There’s a reason why you’ve never seen a police officer with an ignition interlock in the patrol car. Besides the fact that police officers definitely aren’t arrested for drunk driving every day, there’s also the fact that the officer would be suspended from the job before he or she would be allowed to drive a squad car with a restricted license and an ignition interlock.
Although it’s uncommon, it’s not completely unheard of for police officers to be arrested for drunk driving. Take a St.Petersburg, Florida deputy for example: he’s currently facing drunk driving charges because he was found asleep behind the wheel of his personal car. No, he wasn’t actually driving at the time, but in Florida if you’re considered to be in physical control of her vehicle and you’re over the legal blood alcohol limit, you can be charged with drunk driving.
In addition to being in physical control of his vehicle while drunk, the officer refused to submit to a breathalyzer test and it was his second drunk driving charge. The fact that he refused to submit to a breathalyzer means his driver’s license is automatically suspended for one year, and because it’s his second drunk driving charge, he’s also required to pay the price of a repeat offender in Florida.

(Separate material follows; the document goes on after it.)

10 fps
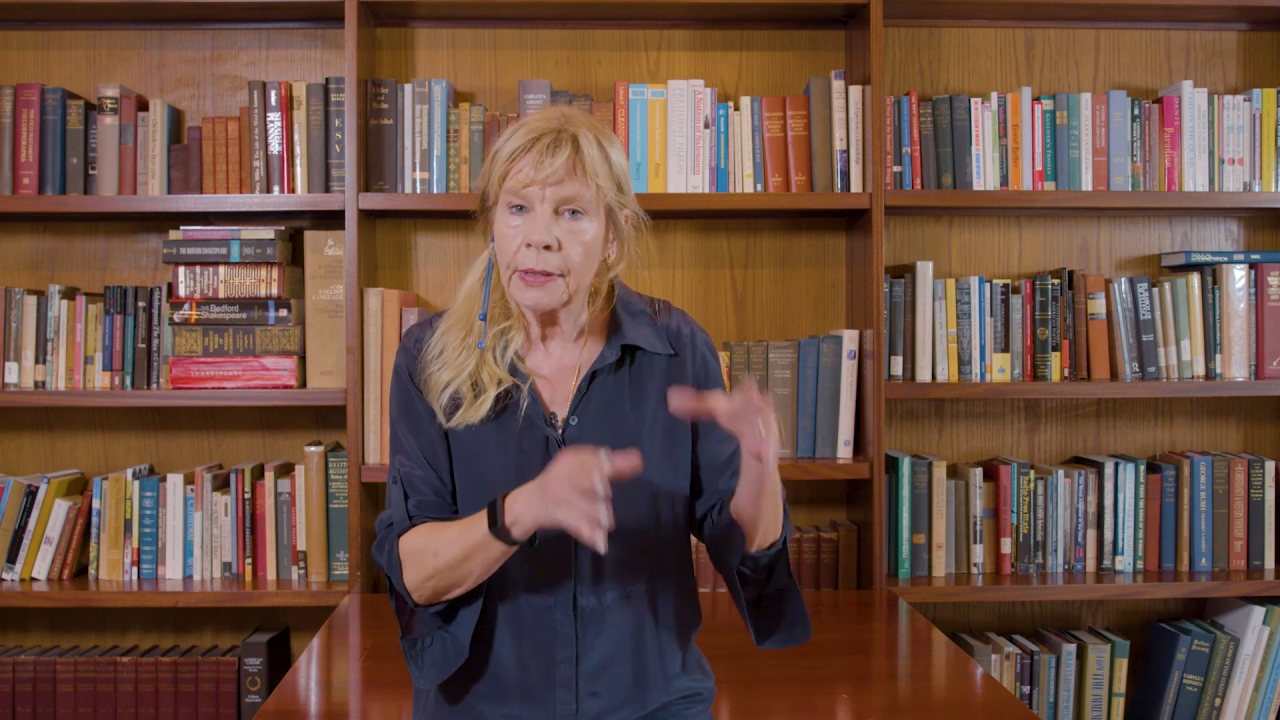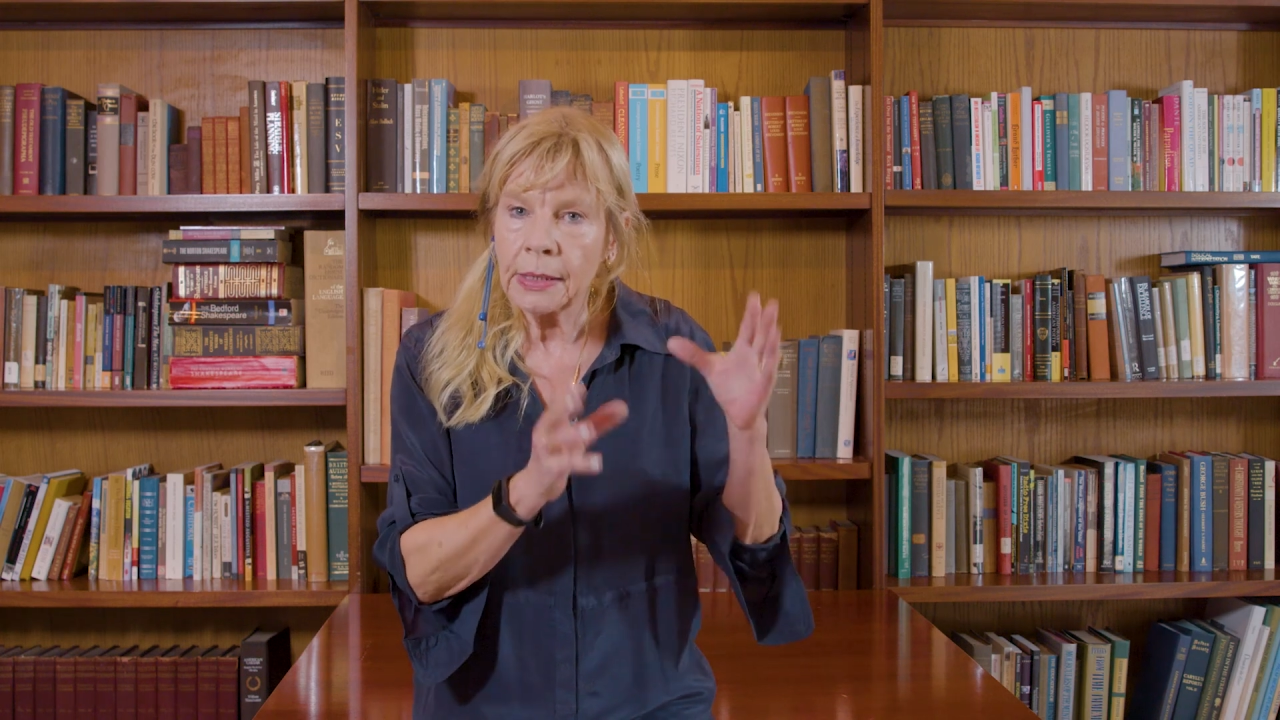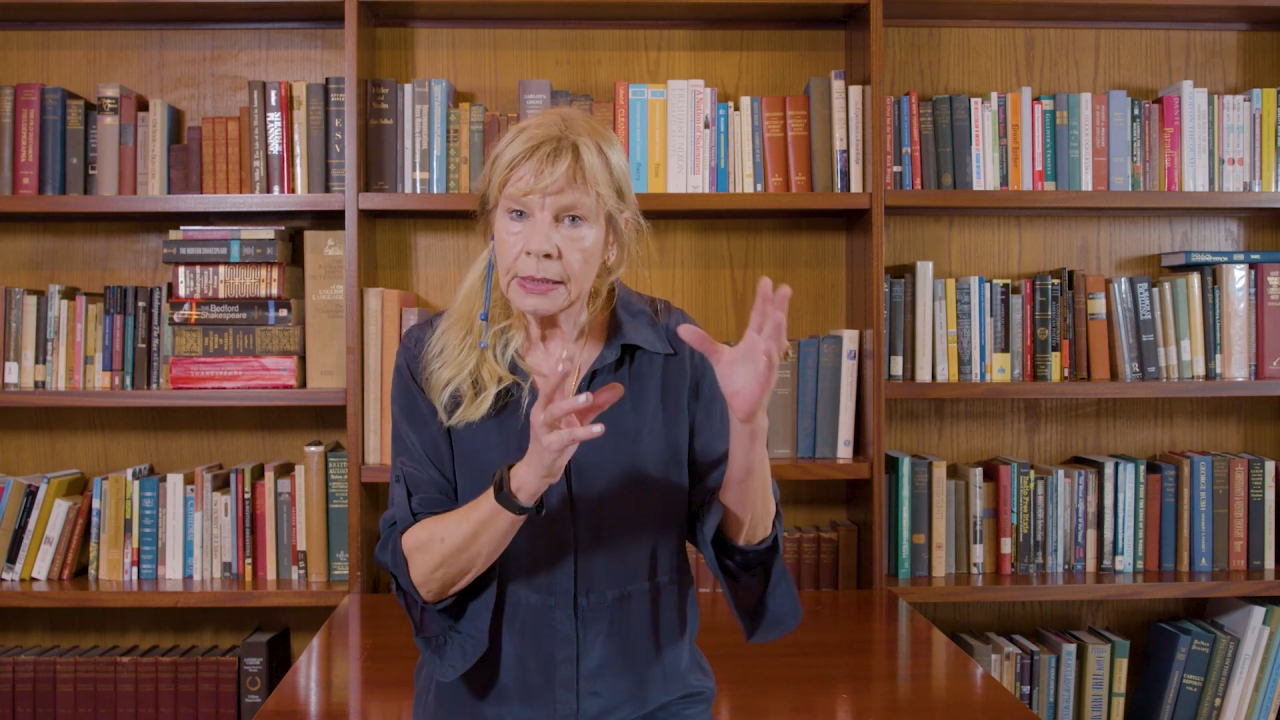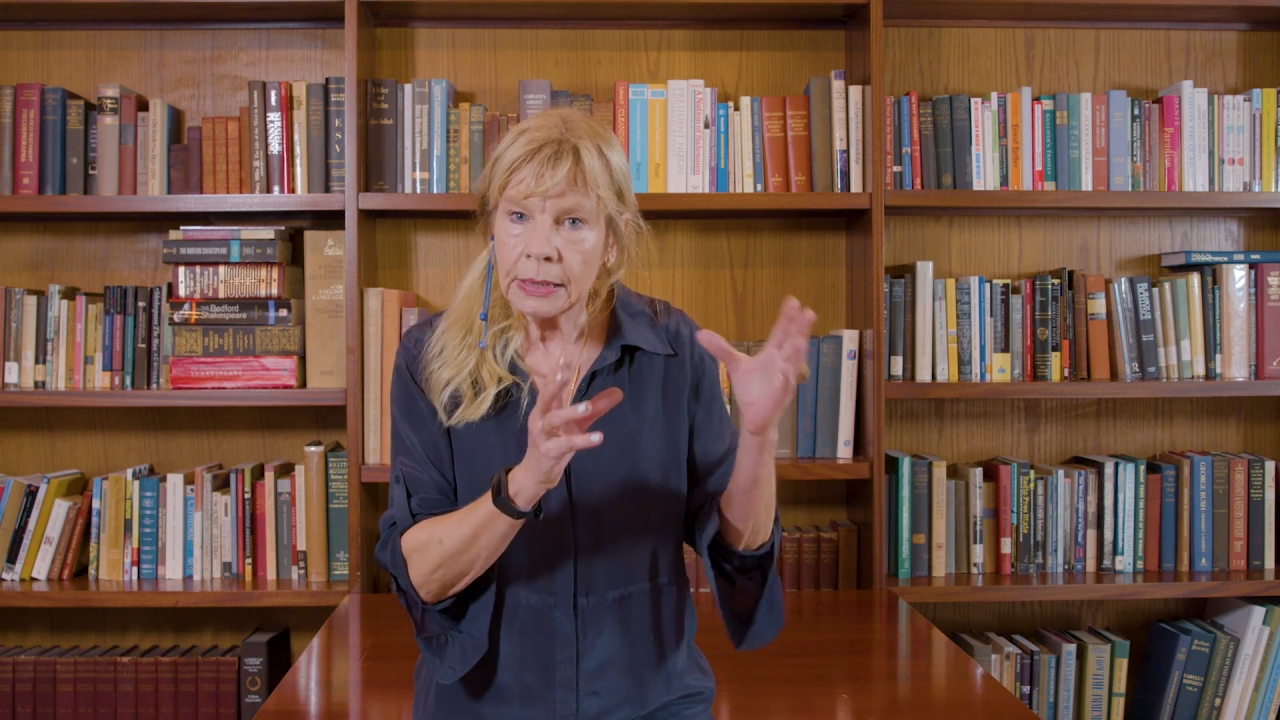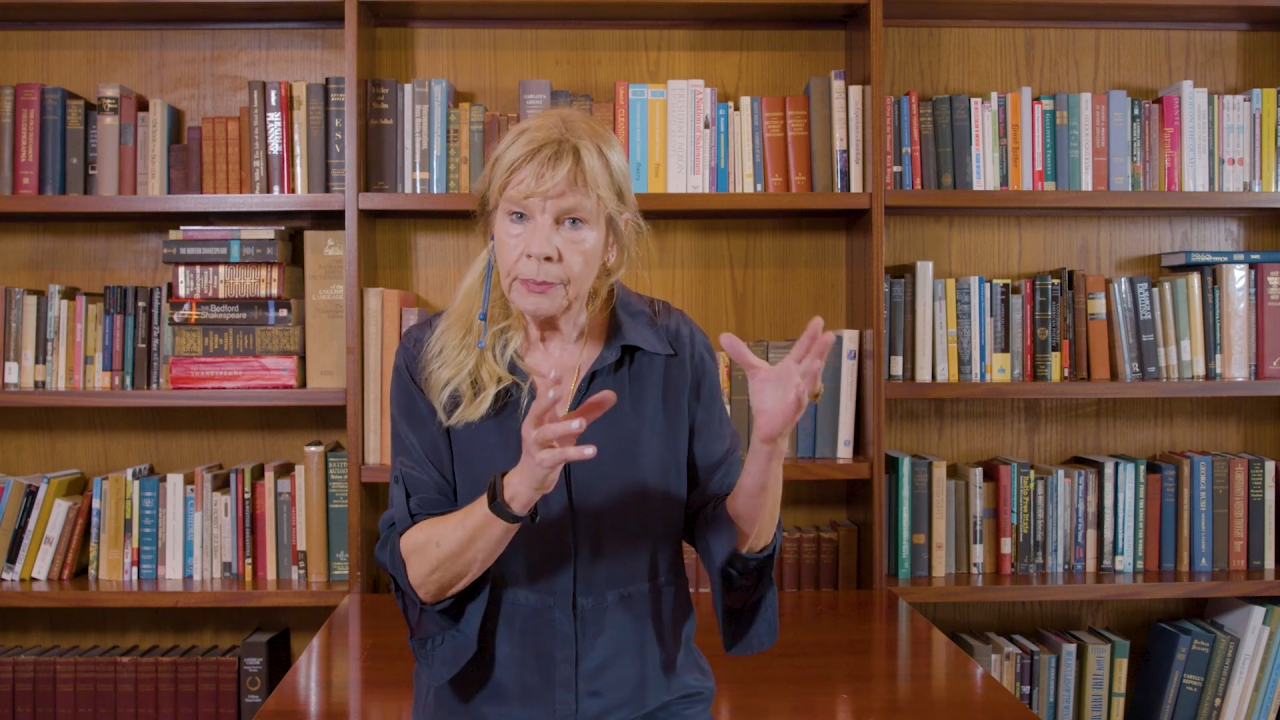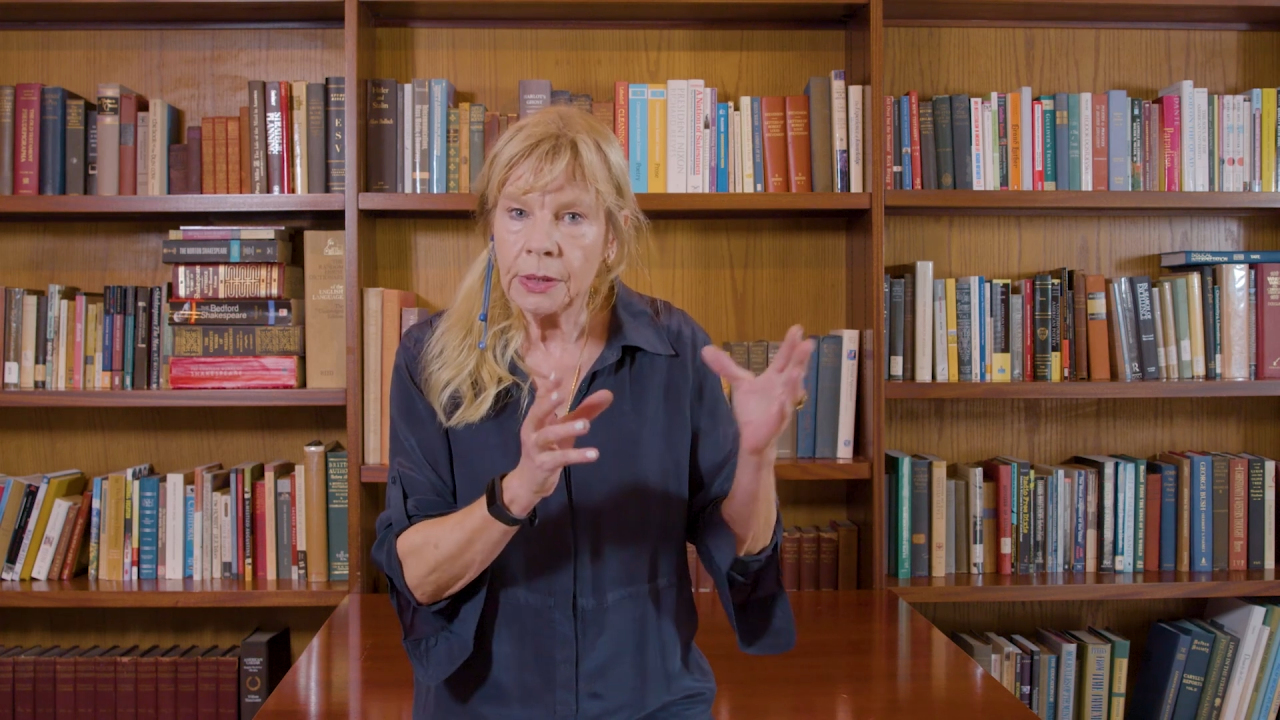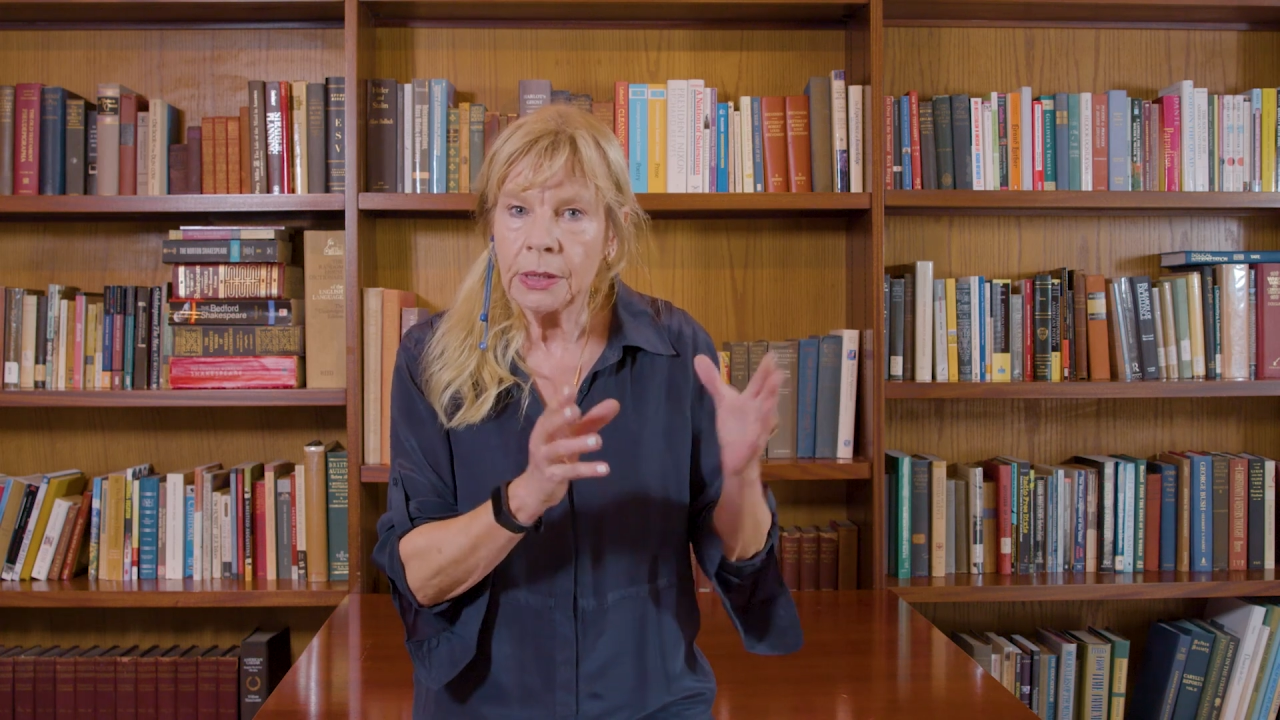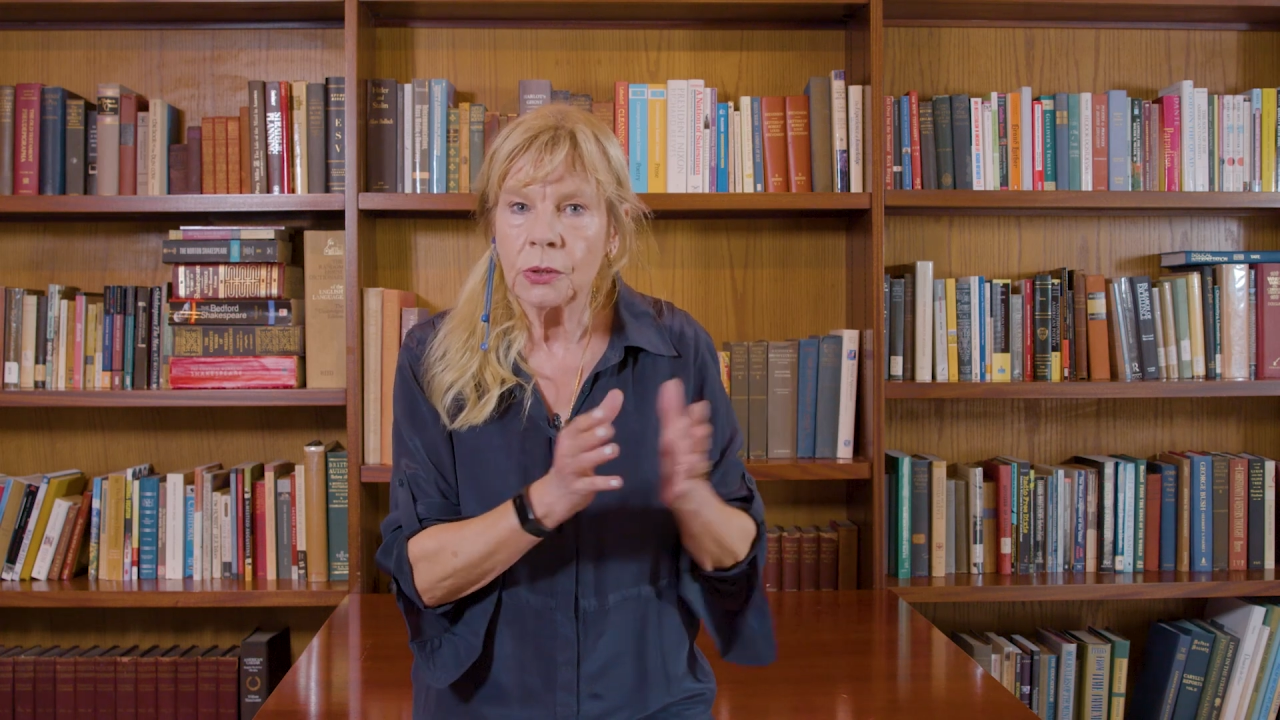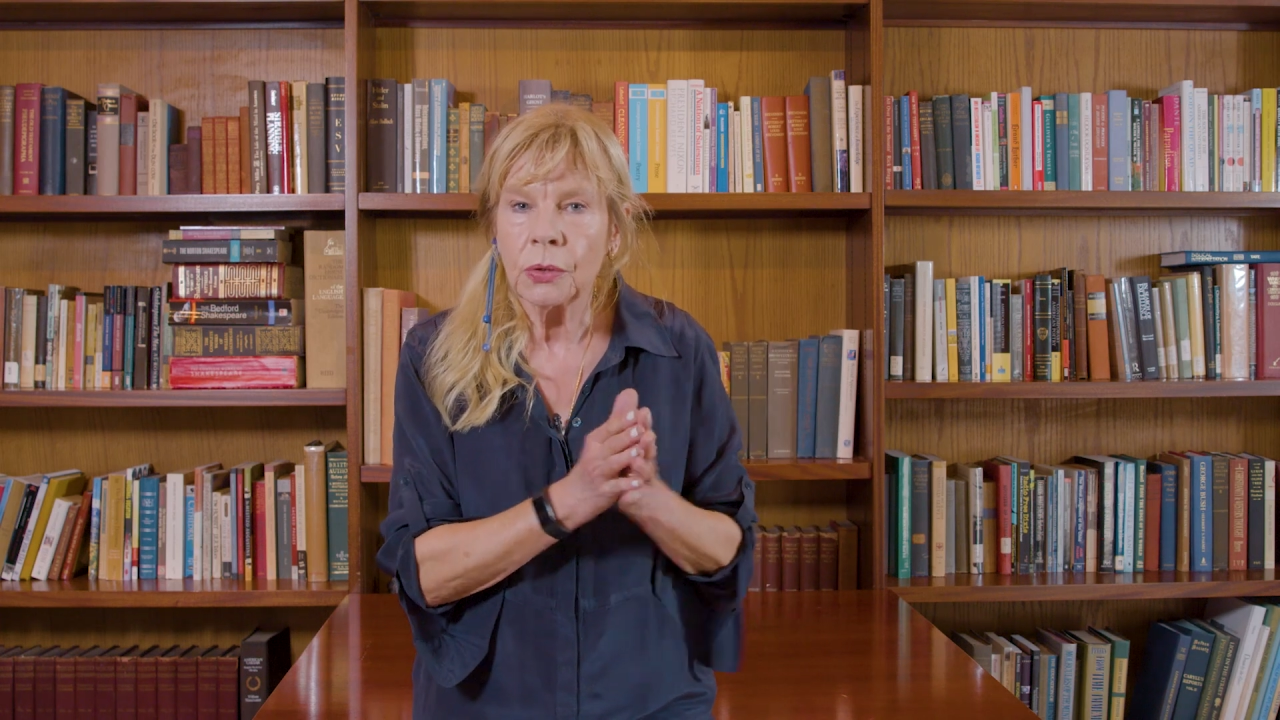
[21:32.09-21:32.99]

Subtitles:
that is limited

That means he’ll pay fines up to $4,000, spend up to one year in jail, and he’ll lose his license for up to five years. If he installs an ignition interlock in his personal vehicle, he’ll be able to drive again after one year.
In the case of a police officer arrested for drunk driving, there’s not much hope of keeping his job. This officer was suspended without pay pending investigation. He’s not the only one in the St.Petersburg police department that’s been arrested for drunk driving either. The department stated that six officers have been arrested for drunk driving over the past five years.
You don’t normally see a police officer arrested for drunk driving, but just because it doesn’t happen very often doesn’t mean it doesn’t happen. Sometimes they make the wrong choice too, and that choice can lead to the same penalties everyone else faces.